Жандармы, сидевшие в кабинетах с табличками „Приемная“ и „Преступления“, лишь недоуменно пожимали плечами и ухмылялись. Они, то есть их поведение, так походили на американских полицейских, но им не хватало их прямоты, не говоря уже о британской вежливости. Пошли они все…
Мне пришла в голову мысль, не позвонить ли Бобу или Джону Симпсону, но что они могли сделать? Видимо, я бесцельно бродил вокруг, покупая газеты, которые не мог читать, в надежде, что они что-нибудь подскажут. „Сюд журналь-экспресс“, „Оризон“, „Сюд пресс“. Ни одной фотографии, даже ни одного слова о Шеноне. В моем сознании единственная вещь, которая имела значение, — исчезновение Мартина и Сюзи, но я уже стая бояться, что теряю и Эмму. Каким-то образом я дошел до пруда в маленьком парке рядом с рекой. Воспоминания стерлись, будто смотришь на картинку через искажающее стекло.

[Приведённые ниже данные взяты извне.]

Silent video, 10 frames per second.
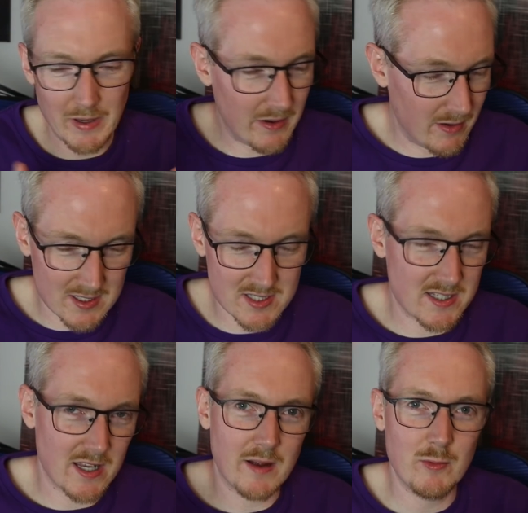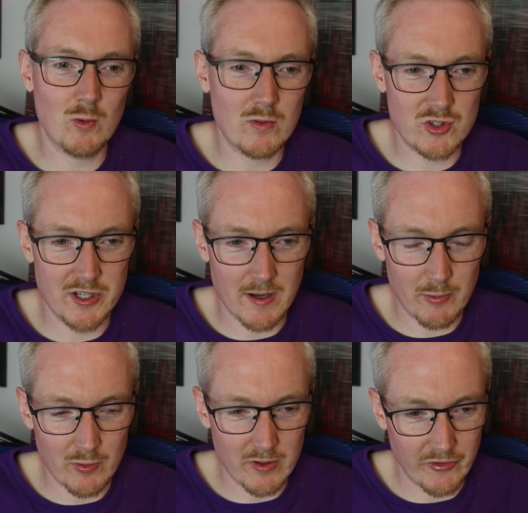mean, as I say, I'm no
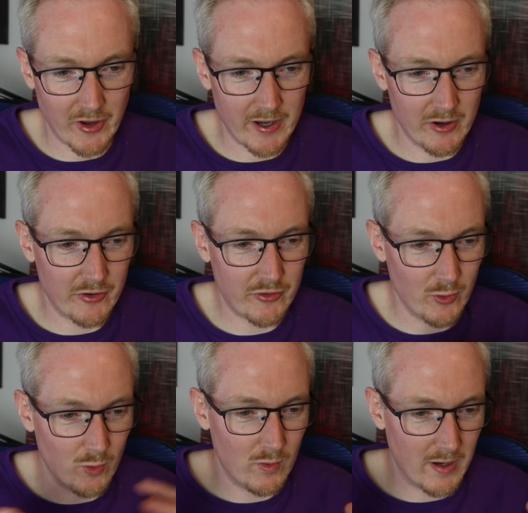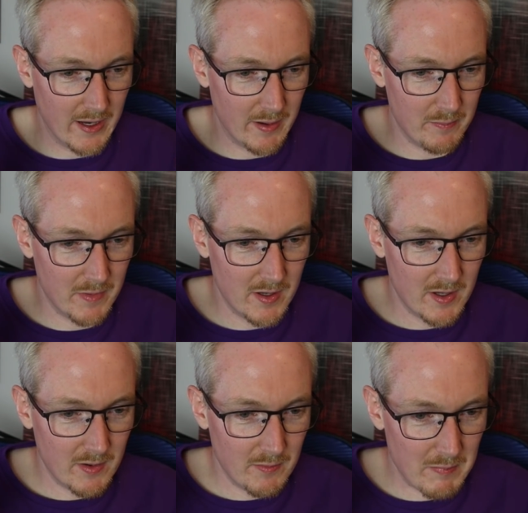GW designer. So
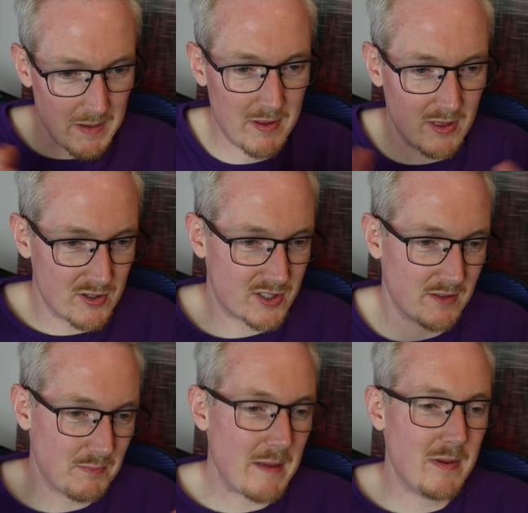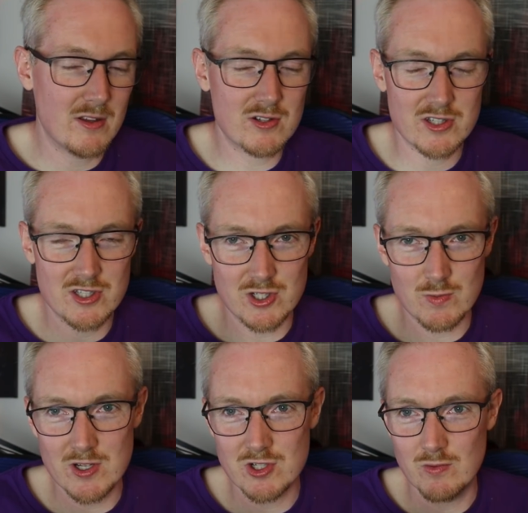maybe there's a
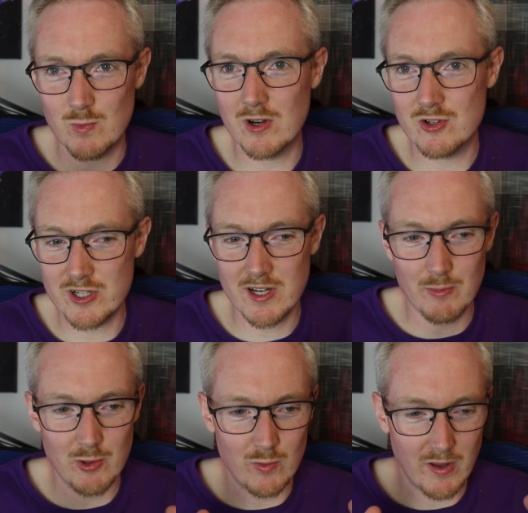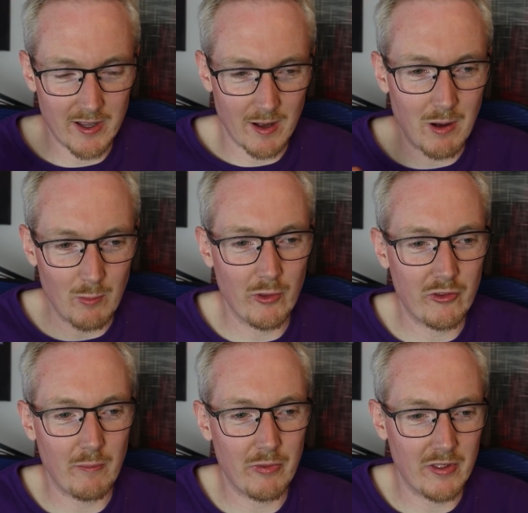situation where GW can come up with
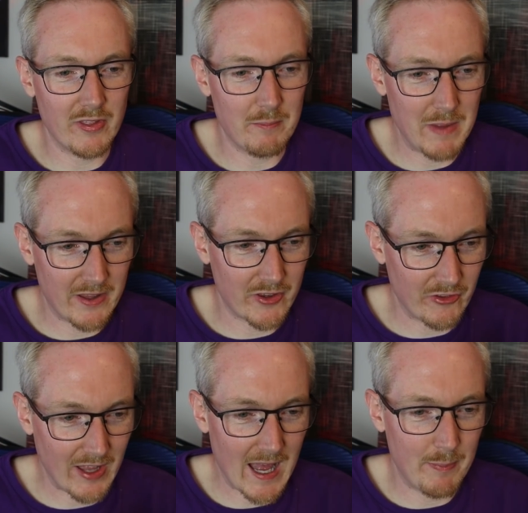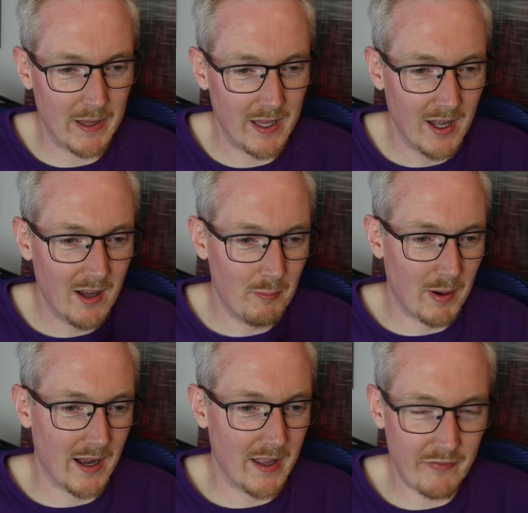something that makes us happy.
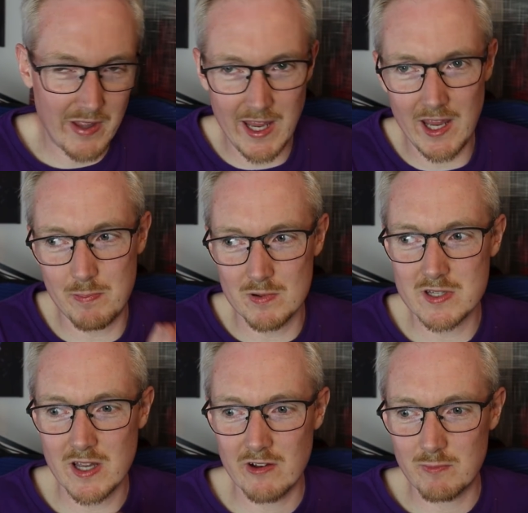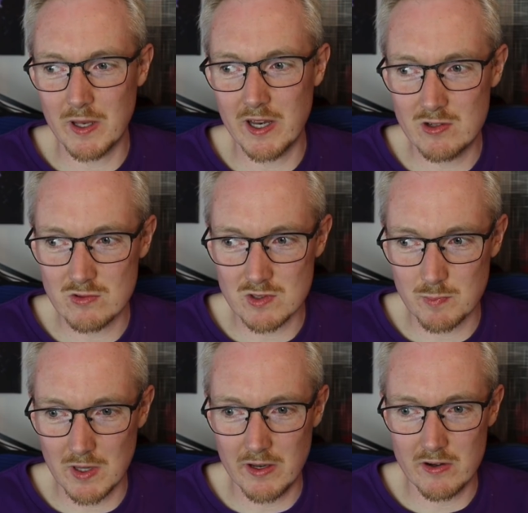But if 80% of Blood Angels
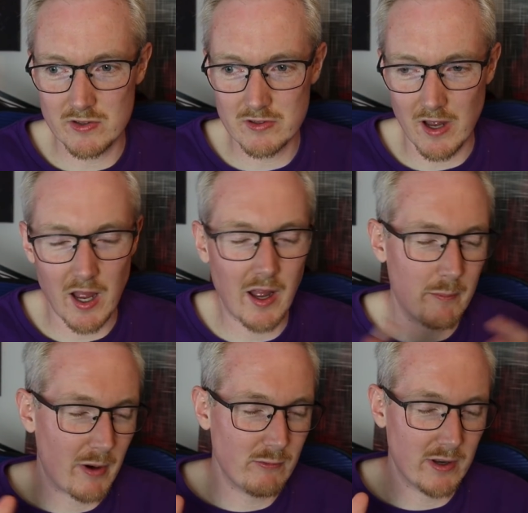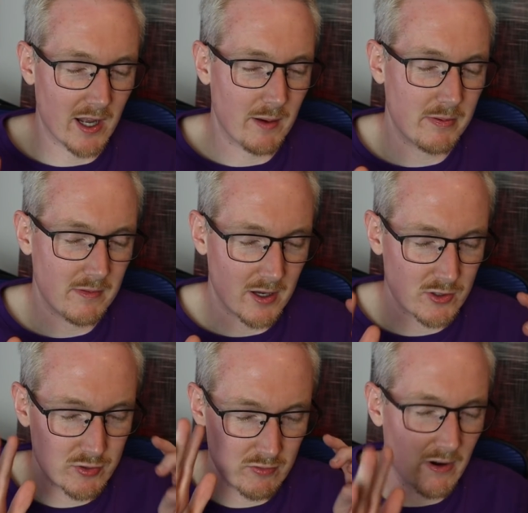players, I'm rounding up, I
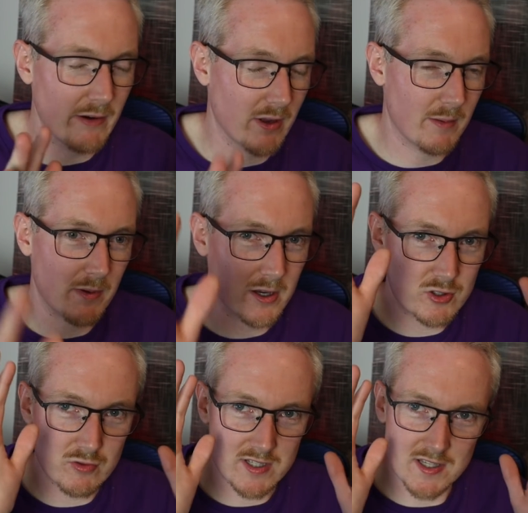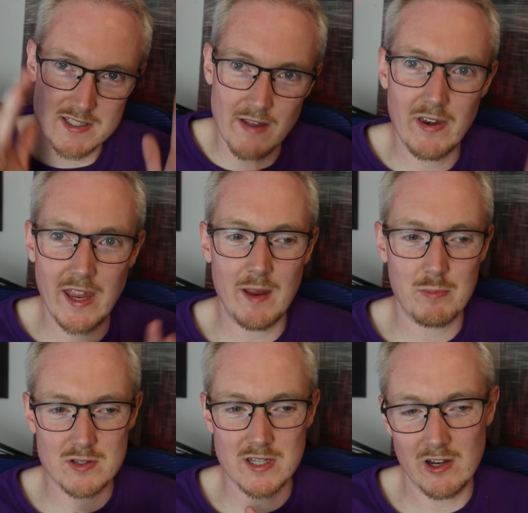shouldn't round up, I should say
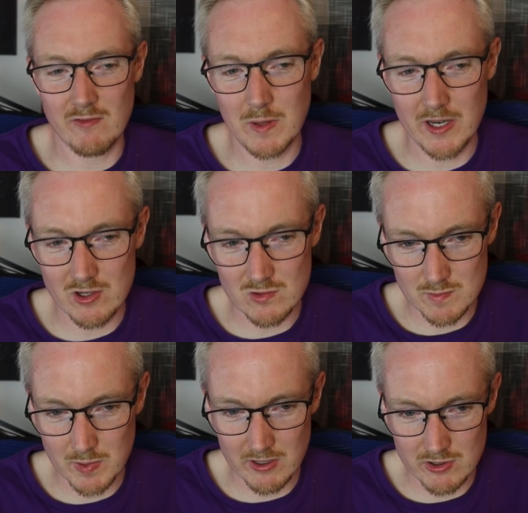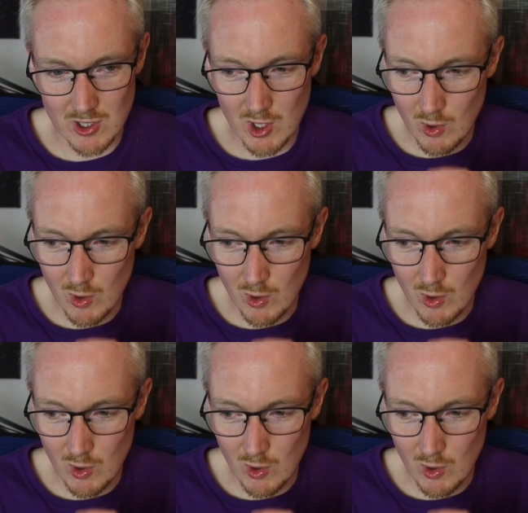78% of Blood Angels players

Она подошла и встала рядом со скамейкой, на которой я сидел. Женщина, которую я видел в редакции газеты „Сюд журналь-экспресс“. Эстель какая-то.
— Добрый день, месье.
Какое-то мгновение я едва ее замечал, видел только, что у нее голубые глаза на здоровом загорелом лице.
— Пожалуйста… Могу я тут присесть? — спросила она.
Пепельная прядь волос выбилась из прически над все еще молодым лицом, и сна нетерпеливо откинула ее назад, не придавая этому значения.
— Извините, что мне пришлось…
Сначала я не понял. Перед нами на траве кидались за крошками хлеба голуби, смеялись и играли дети. На другой скамейке, рядом с клумбой, обнималась парочка. Солнце собиралось прожечь дырку на бледно-голубом, как утиное яйцо, небе.
Я даже задумался, не хочет ли она подцепить меня, одна из этих одиноких женщин определенного возраста, выясняющая, может ли она еще кому-нибудь понравиться. Но она не смотрела на меня, будто ее улыбка предназначалась цветам в этом небольшом парке.